> Problem details
Check each line of the data, and copy those where "frames" appears.

────

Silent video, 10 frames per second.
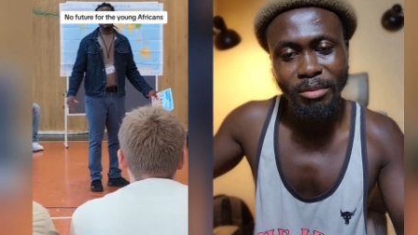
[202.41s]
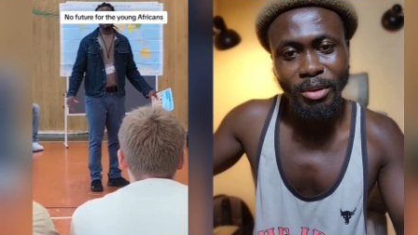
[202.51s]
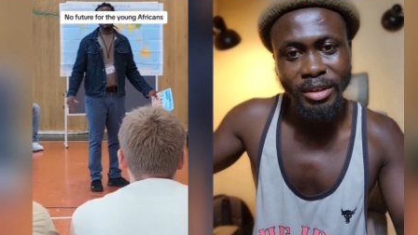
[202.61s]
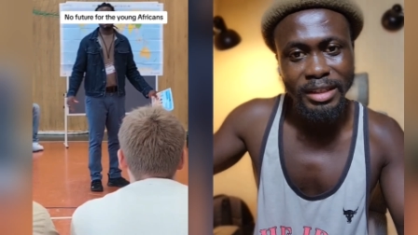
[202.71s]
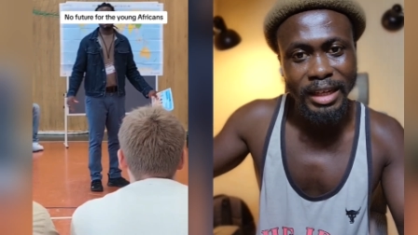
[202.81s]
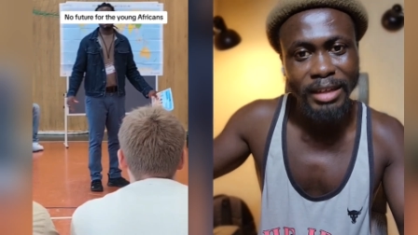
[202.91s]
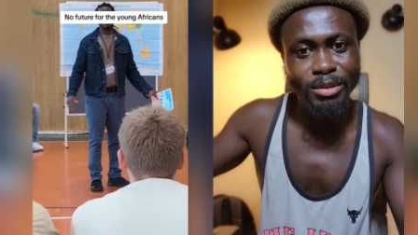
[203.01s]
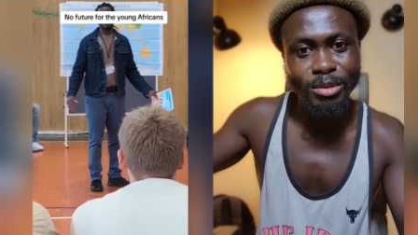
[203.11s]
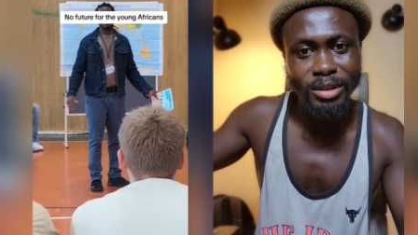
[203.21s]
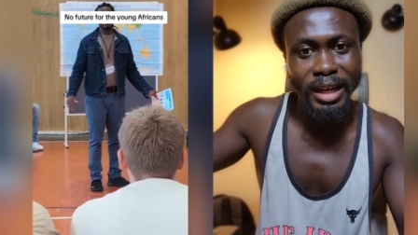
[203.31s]
because they
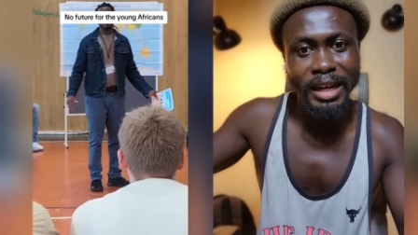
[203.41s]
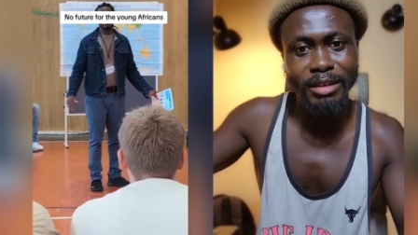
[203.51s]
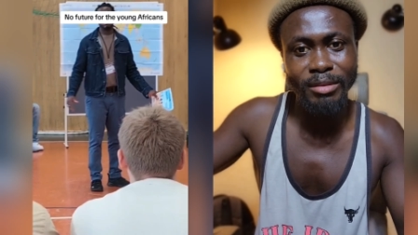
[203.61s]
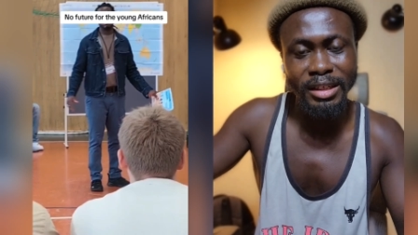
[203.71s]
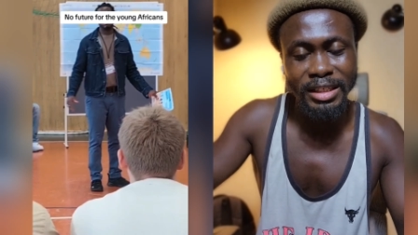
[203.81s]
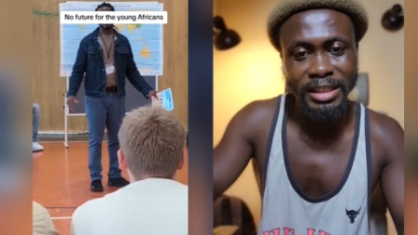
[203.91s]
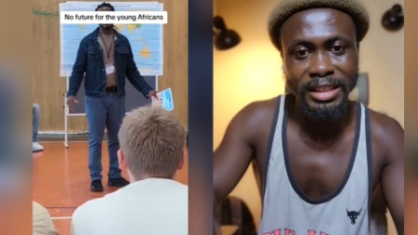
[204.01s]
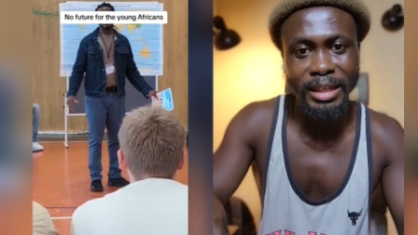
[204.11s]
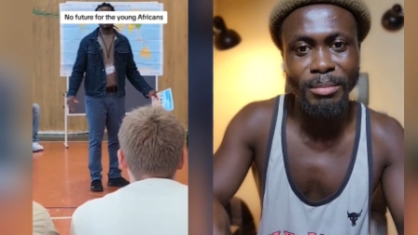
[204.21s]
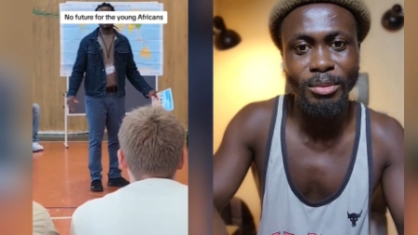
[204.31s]
use that education
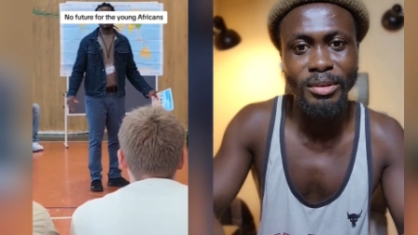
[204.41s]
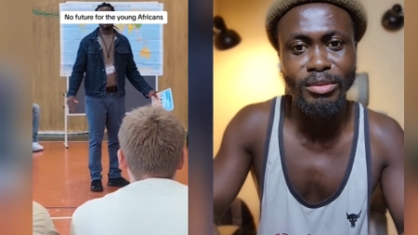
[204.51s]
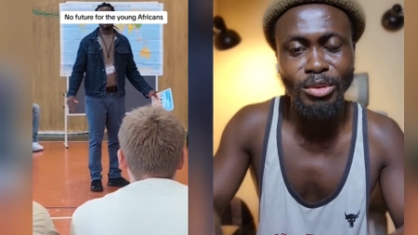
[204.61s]
system not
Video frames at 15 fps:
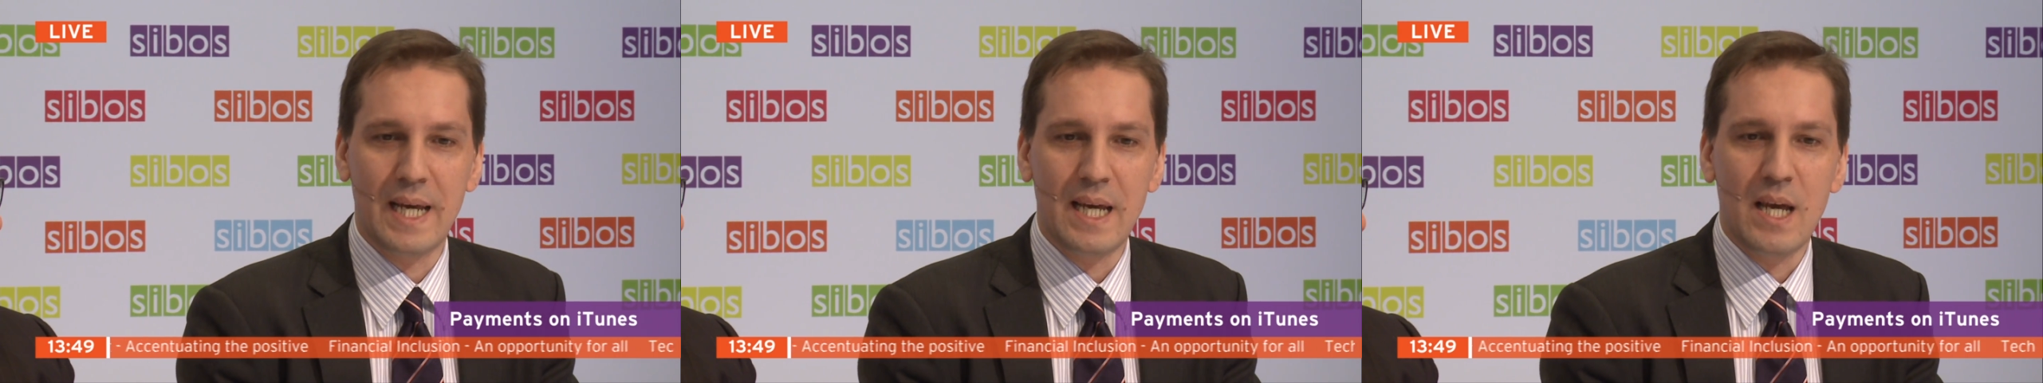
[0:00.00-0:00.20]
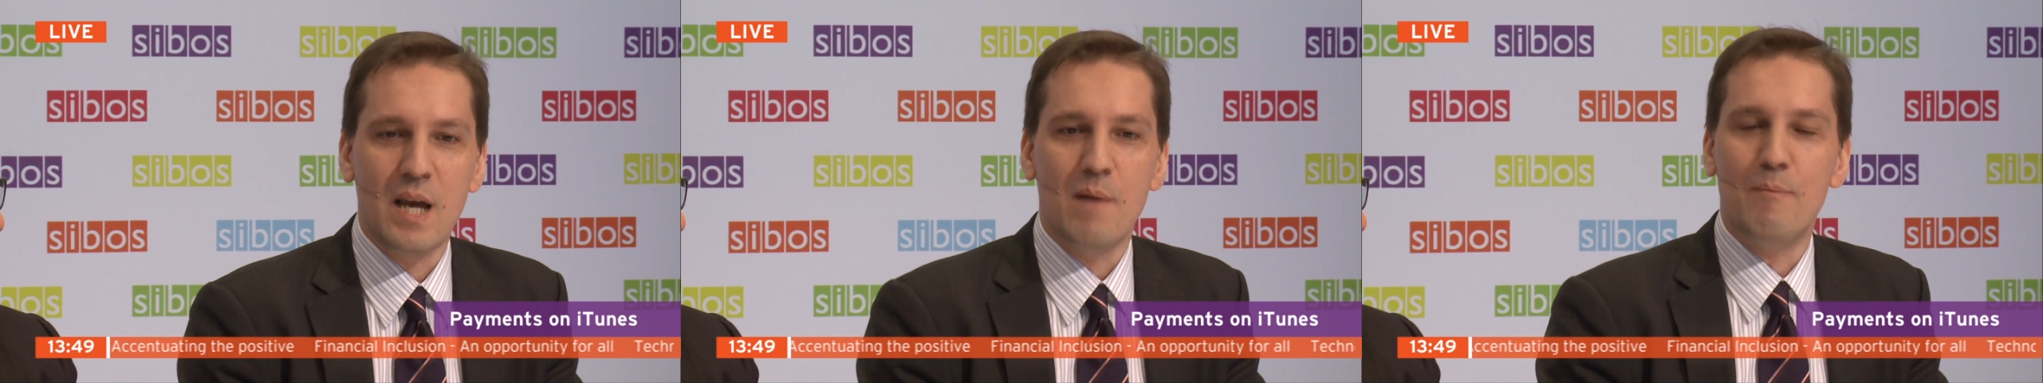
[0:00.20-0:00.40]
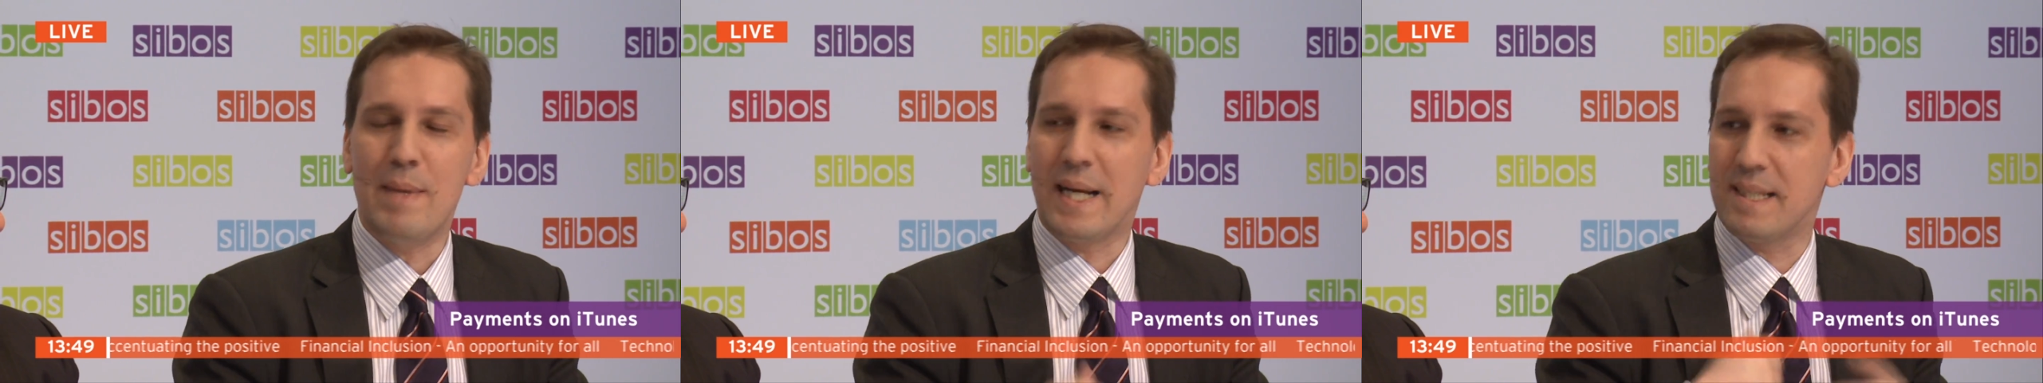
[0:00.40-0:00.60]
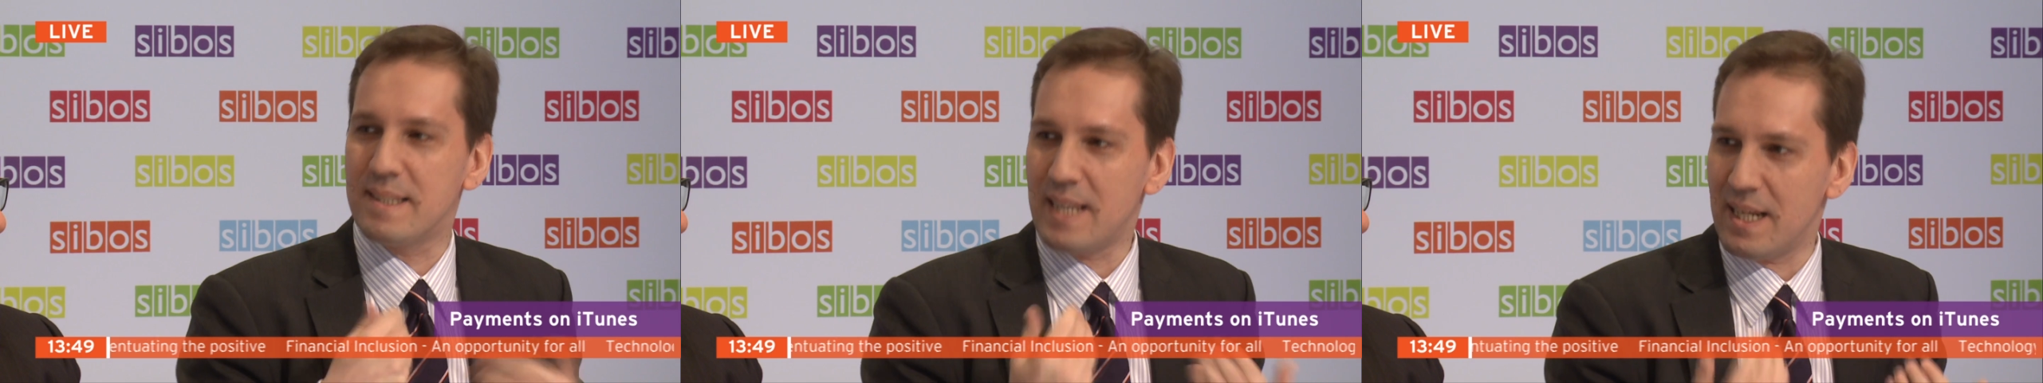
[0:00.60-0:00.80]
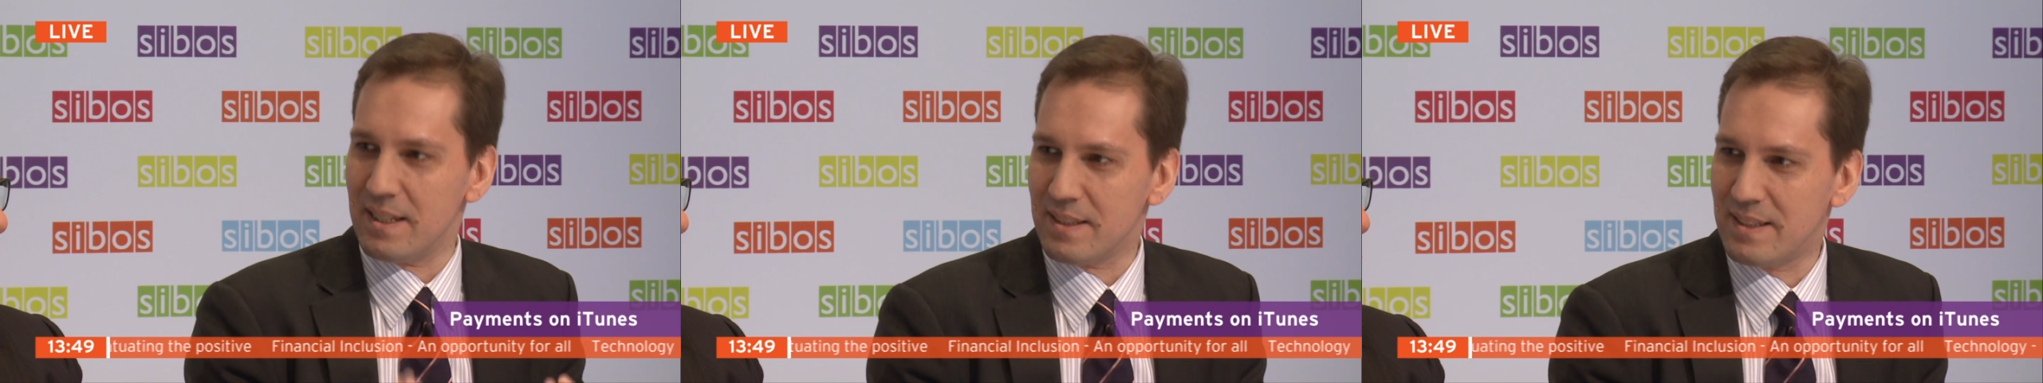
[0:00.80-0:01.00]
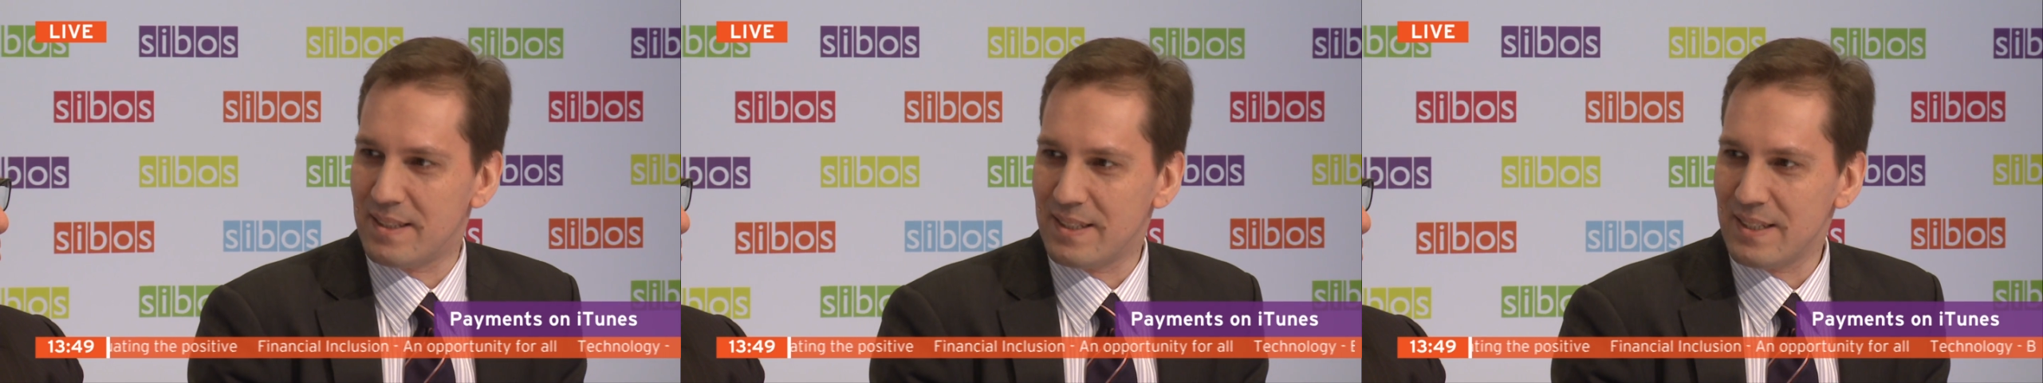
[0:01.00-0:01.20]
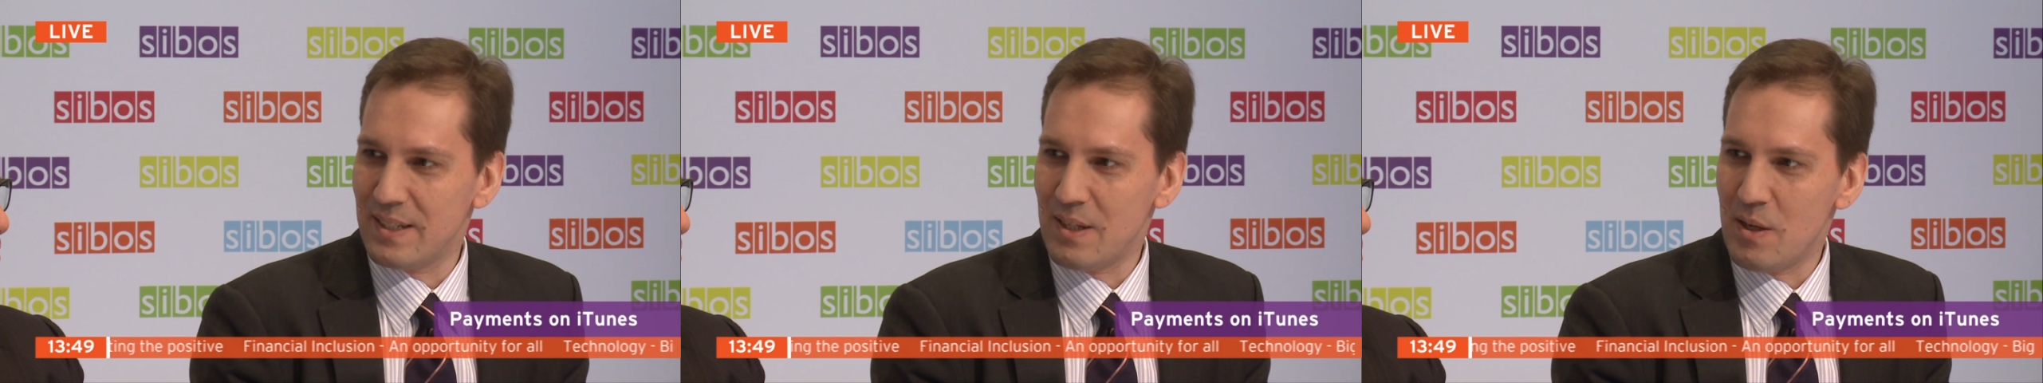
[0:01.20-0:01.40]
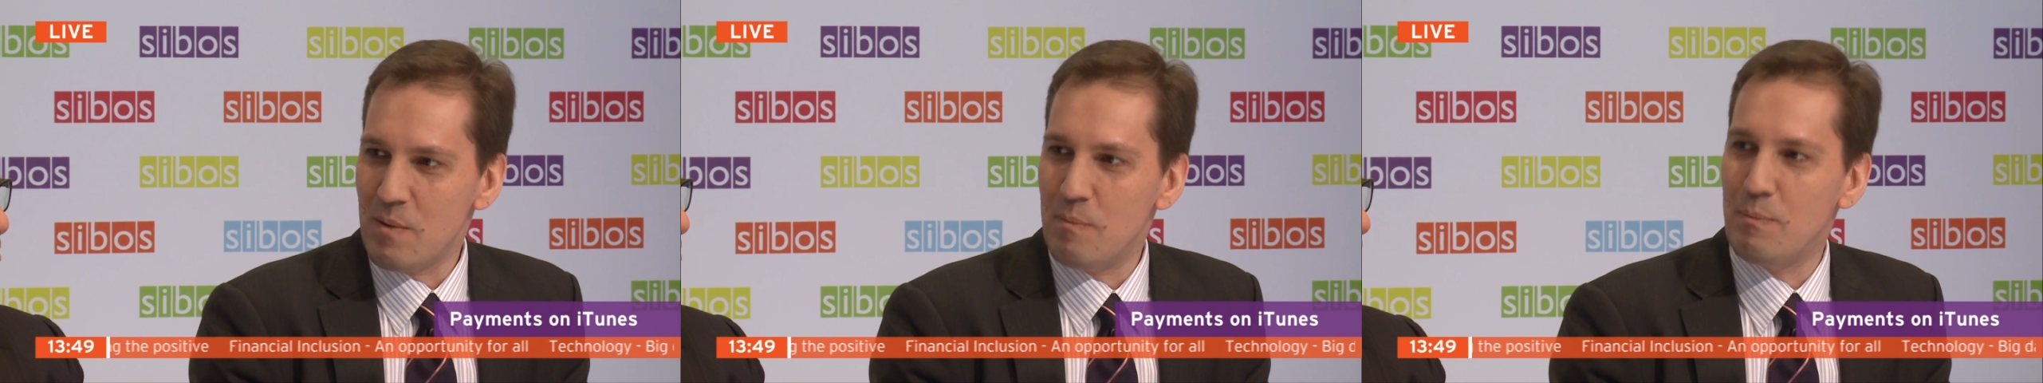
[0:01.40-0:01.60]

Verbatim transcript: Pay makes sense.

────

> Solution to this exercise
Silent video, 10 frames per second.
Video frames at 15 fps:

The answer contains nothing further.